Village in Somerset, England

Luxborough is a small village and civil parish located some 6 mi south of Dunster, lying amongst the Brendon Hills and the Exmoor National Park in Somerset, England. It is divided into the hamlets of Churchtown, Kingsbridge and Pooltown, which lie within a mile of each other. Luxborough, 'Lolochesberie' in the Domesday Book, means 'stronghold or hill of a man called Lulluc'.

In 2011, the population of the parish was 237.

==History==

Luxborough was part of the hundred of Carhampton.

About 100 years ago, people used to mine iron ore around Luxborough. It was taken by train down the West Somerset Mineral Railway's incline to Watchet, beside the Bristol Channel and shipped to Newport. There are the remains of several buildings, including stations, such as Luxborough Road railway station.

Luxborough had a new village hall put in a few years ago, and because there is no mobile phone signal in the village, it still has its old telephone box.

The village school was closed in 1971 as the result of the three-tier education system introduced in West Somerset. Village children now attend Dunster School. In the 19th century the school was reported to have 200 pupils from the village and the iron mines in the Brendon Hills.

==Governance==

The parish council has responsibility for local issues, including setting an annual precept (local rate) to cover the council’s operating costs and producing annual accounts for public scrutiny. The parish council evaluates local planning applications and works with the local police, district council officers, and neighbourhood watch groups on matters of crime, security, and traffic. The parish council's role also includes initiating projects for the maintenance and repair of parish facilities, as well as consulting with the district council on the maintenance, repair, and improvement of highways, drainage, footpaths, public transport, and street cleaning. Conservation matters (including trees and listed buildings) and environmental issues are also the responsibility of the council.

For local government purposes, since 1 April 2023, the village comes under the unitary authority of Somerset Council.

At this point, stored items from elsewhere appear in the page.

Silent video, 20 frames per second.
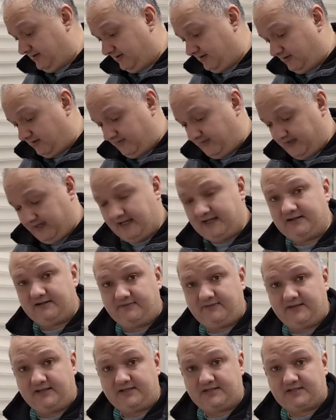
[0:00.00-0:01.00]
on the end of
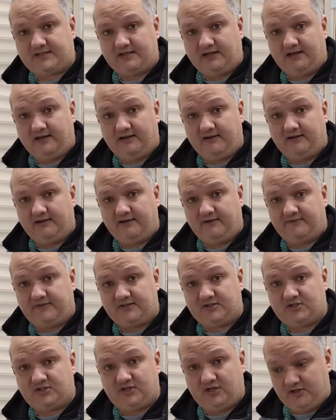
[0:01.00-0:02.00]
this
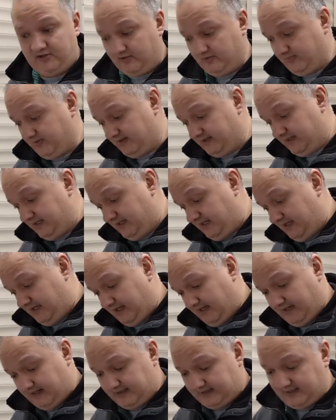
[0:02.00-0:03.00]
tube,
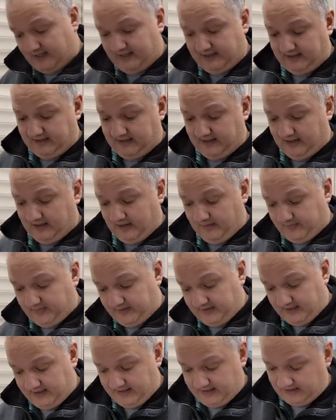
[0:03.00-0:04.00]
and tighten it up,
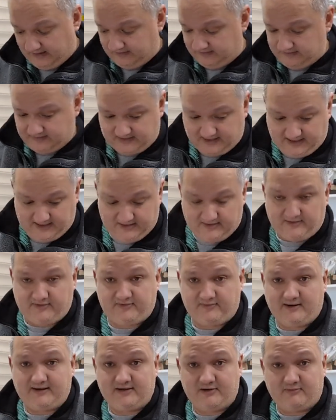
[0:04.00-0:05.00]
and tighten the
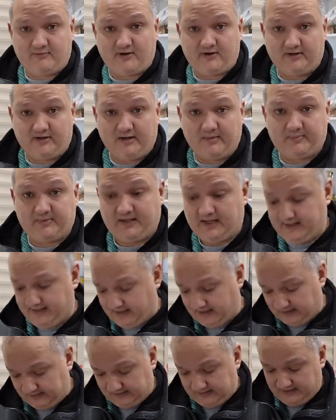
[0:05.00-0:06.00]
threaded rod up, and
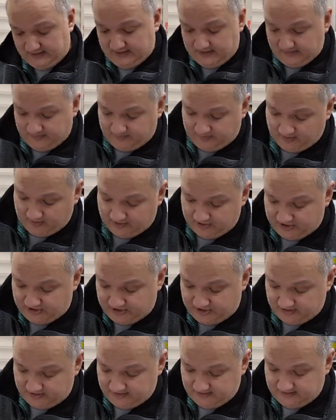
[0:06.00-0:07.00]
that'll
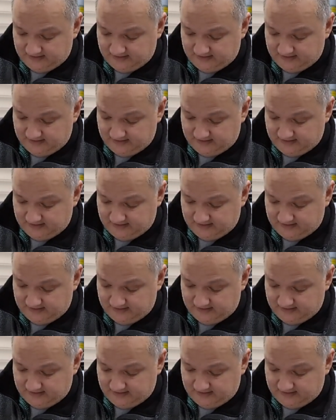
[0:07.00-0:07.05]
push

Prior to this, it was part of the non-metropolitan district of Somerset West and Taunton (formed on 1 April 2019) and, before this, the district of West Somerset (established under the Local Government Act 1972). It was part of Williton Rural District before 1974.

It is also part of the Tiverton and Minehead county constituency represented in the House of Commons of the Parliament of the United Kingdom. It elects one Member of Parliament (MP) by the first past the post system of election.

==Geography==
The Washford River flows through both Kingsbridge and Pooltown, which takes its name from the large number of pools on the river there. The Washford River is joined by one of its tributaries, which flows in the Churchtown valley, starting in the wooded combe called Throat.

The village is both on the route of the Coleridge Way and Samaritans Way South West and is located within the Exmoor National Park.

==Religious sites==

The Church of St Mary dates from Norman times, but has had the tower added on and it had an extension put on in the 19th century. It is a Grade II listed building A new window was added in 2002.